The movement, while keeping it mass and peaceful character, must be at the heard of the confrontations which are taking place today and which will develop; and which, far from being simple riots, show a will to defend people’s rights to the end, including by self defence, in the face of the barbarism of the forces of order and repression.

The demonstrations are reaching their limits. There is a need to imagine forms of occupation which aim to give mass support to current struggles and set up new campaigns. It is possible to go beyond demonstrations which we know are not sufficient to change the balance of forces.

Can we move towards new forms of trade union struggle which advance the common interests of workers, eliminate bureaucratic blockages, and combine specific demands with the need for a general response to policies which are hostile to the people?
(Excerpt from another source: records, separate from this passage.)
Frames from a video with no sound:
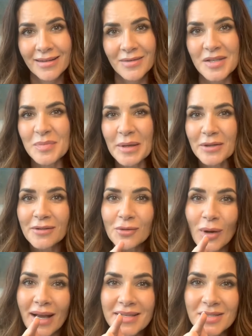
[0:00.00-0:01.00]
The Spirit of
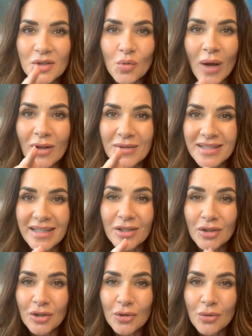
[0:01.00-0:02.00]
Christ dwells in
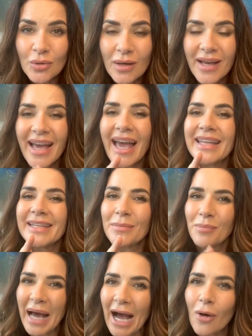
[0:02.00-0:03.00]
you and
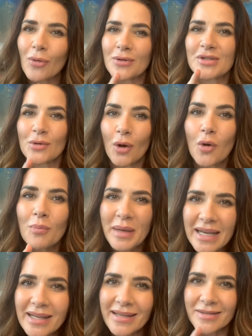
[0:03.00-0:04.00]
empowers your
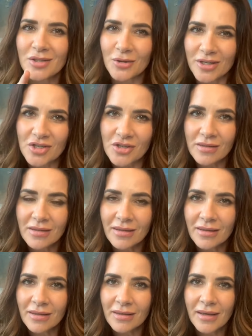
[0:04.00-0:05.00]
obedience, Christian.
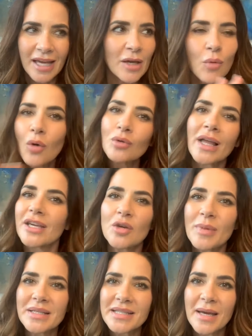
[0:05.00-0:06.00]
He won't let you
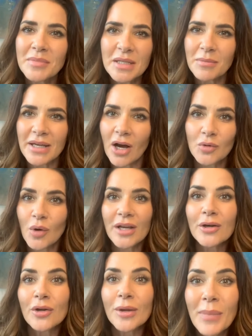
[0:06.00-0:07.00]
be tempted beyond what
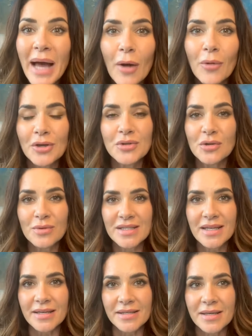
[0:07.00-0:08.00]
He'll empower you to
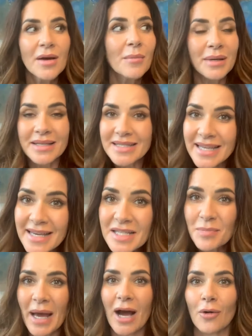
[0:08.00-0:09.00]
resist, but it's His
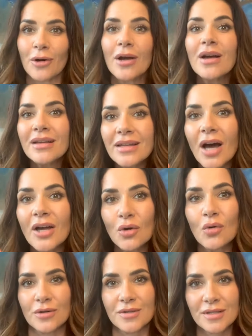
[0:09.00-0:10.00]
power, not
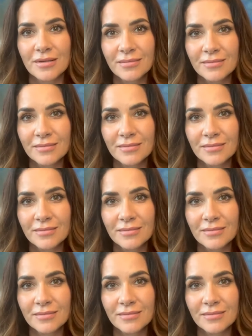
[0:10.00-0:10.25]
yours.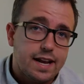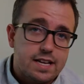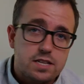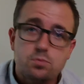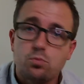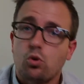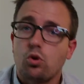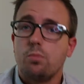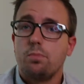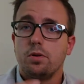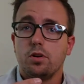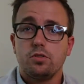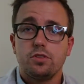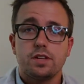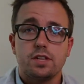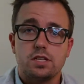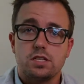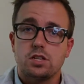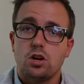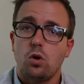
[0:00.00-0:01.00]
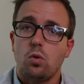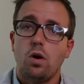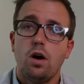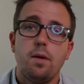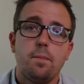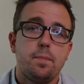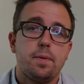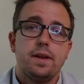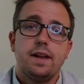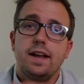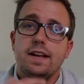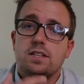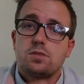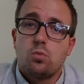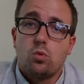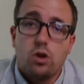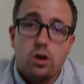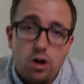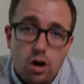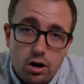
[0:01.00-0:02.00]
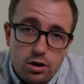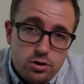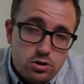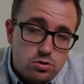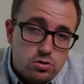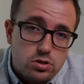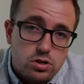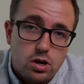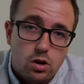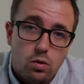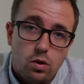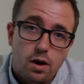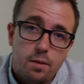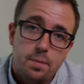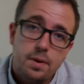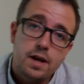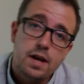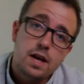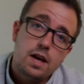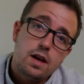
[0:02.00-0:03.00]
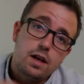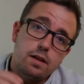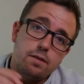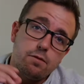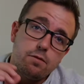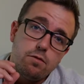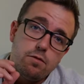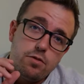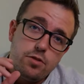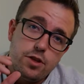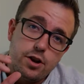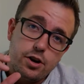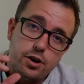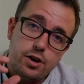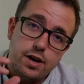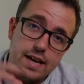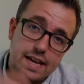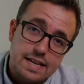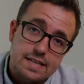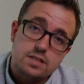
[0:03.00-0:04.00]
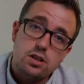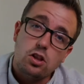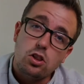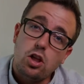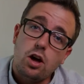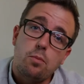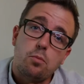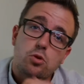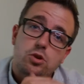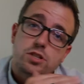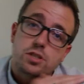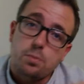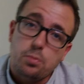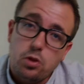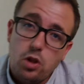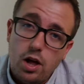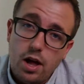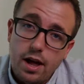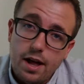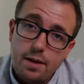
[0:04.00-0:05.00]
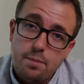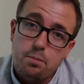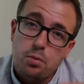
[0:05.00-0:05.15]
as more buildings go up and as more condos go up, there is a lot more supply.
Many other questions could be posed, but the key thing is to debate, not just the gains of the movement which we all recognise, but the road which remains to be travelled. It will not simply be a matter of linear growth of the movement, because the movement aims to stay for the long haul. We cannot ignore the fact that the conditions for a new cycle of mobilisations exist, which are developing independently of the movement of 20 February; or the fact that a political awareness is developing of the regime’s opposition to all popular demands and that the regime only knows the language of repression. This cycle will be born of the deepening of the social crisis and the major effects of capitalism’s policies of crisis management. A popular eruption is being prepared and its roots are broader than the Movement of 20 February and they concern the still-silent majority, which struggles in a different way to the M20F. Preparing the future is also a matter of understanding that the paths of the struggle are many and that contradictions can arise unexpectedly. There is a need for clarity on the objectives and methods of struggle, in order to see the path ahead.